### Excerpted records
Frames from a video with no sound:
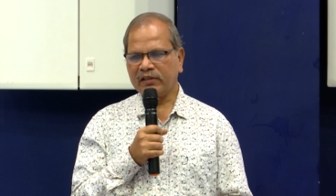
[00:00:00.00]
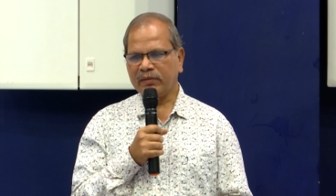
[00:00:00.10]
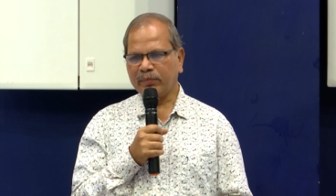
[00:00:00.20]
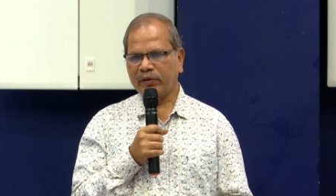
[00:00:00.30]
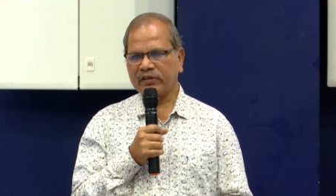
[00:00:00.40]

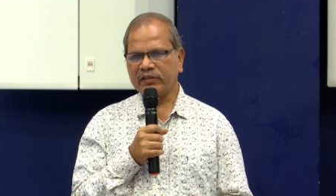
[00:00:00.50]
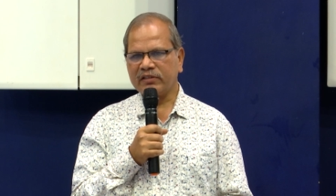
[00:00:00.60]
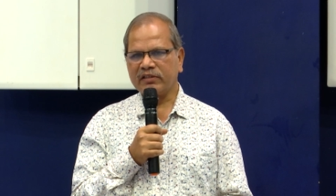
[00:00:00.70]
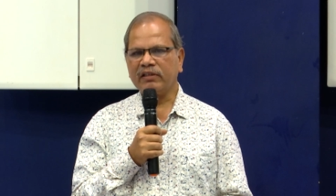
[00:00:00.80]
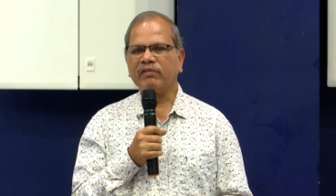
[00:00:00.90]

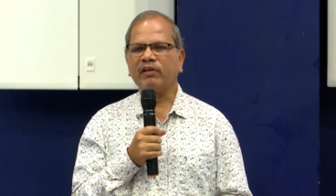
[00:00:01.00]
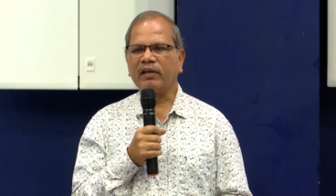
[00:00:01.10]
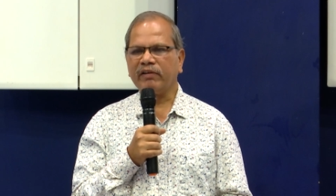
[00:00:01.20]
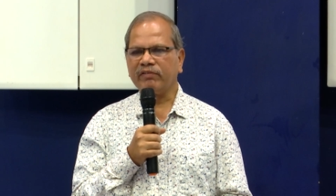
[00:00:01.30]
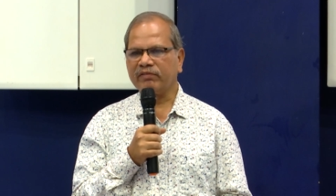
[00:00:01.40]
importance in our
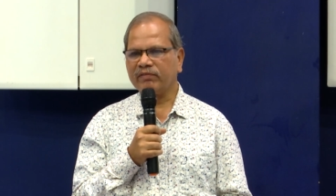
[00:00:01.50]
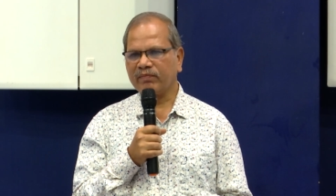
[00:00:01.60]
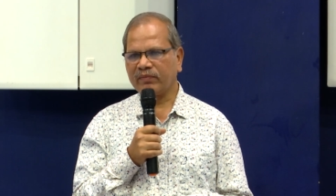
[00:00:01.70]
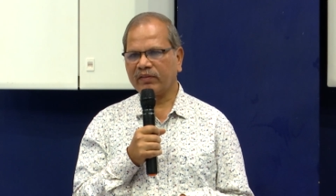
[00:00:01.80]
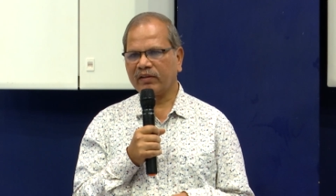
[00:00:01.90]
life
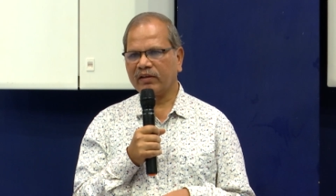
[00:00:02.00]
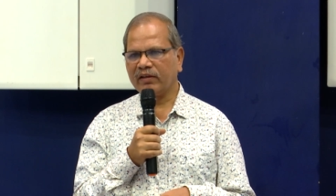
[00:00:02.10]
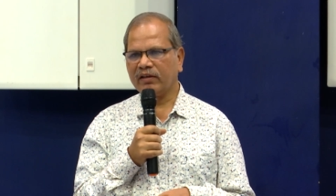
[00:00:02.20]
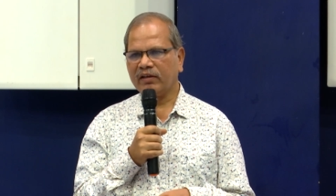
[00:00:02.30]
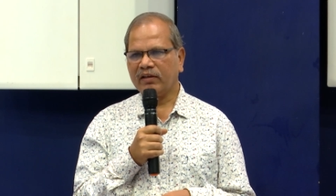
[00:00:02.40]

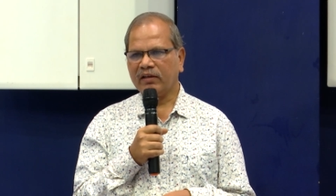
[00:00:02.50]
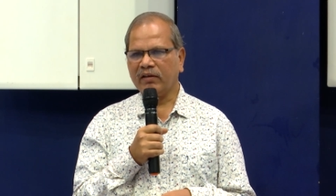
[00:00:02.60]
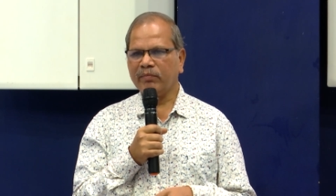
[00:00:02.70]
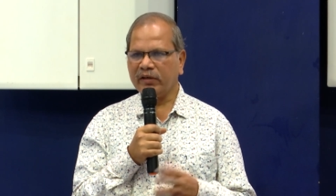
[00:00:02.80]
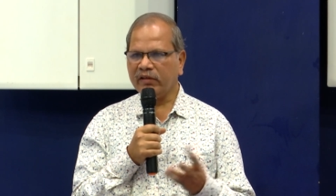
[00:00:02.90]

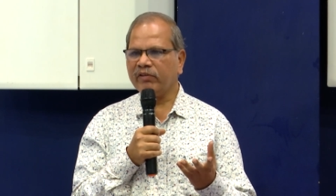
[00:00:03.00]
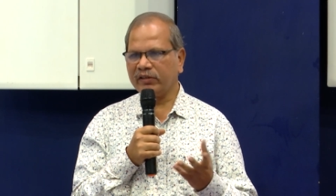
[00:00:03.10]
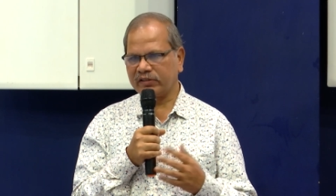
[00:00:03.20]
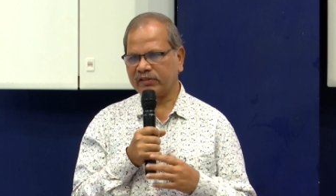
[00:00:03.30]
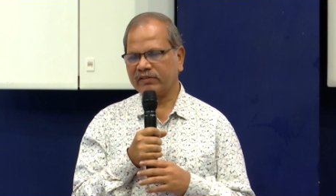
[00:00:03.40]
in many
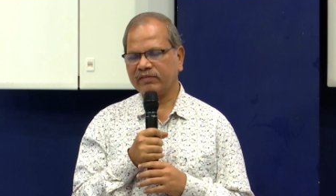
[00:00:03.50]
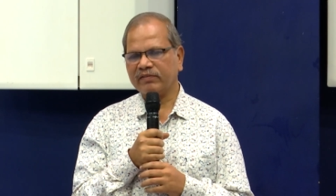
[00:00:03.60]
ways.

### Prompt
Lines from the one containing "[00:00:01.40]" through the end of the entries above, both included, are to be written out exactly; no pictures and no other lines.

### Task response
[00:00:01.40]
importance in our
[00:00:01.50]
[00:00:01.60]
[00:00:01.70]
[00:00:01.80]
[00:00:01.90]
life
[00:00:02.00]
[00:00:02.10]
[00:00:02.20]
[00:00:02.30]
[00:00:02.40]

[00:00:02.50]
[00:00:02.60]
[00:00:02.70]
[00:00:02.80]
[00:00:02.90]

[00:00:03.00]
[00:00:03.10]
[00:00:03.20]
[00:00:03.30]
[00:00:03.40]
in many
[00:00:03.50]
[00:00:03.60]
ways.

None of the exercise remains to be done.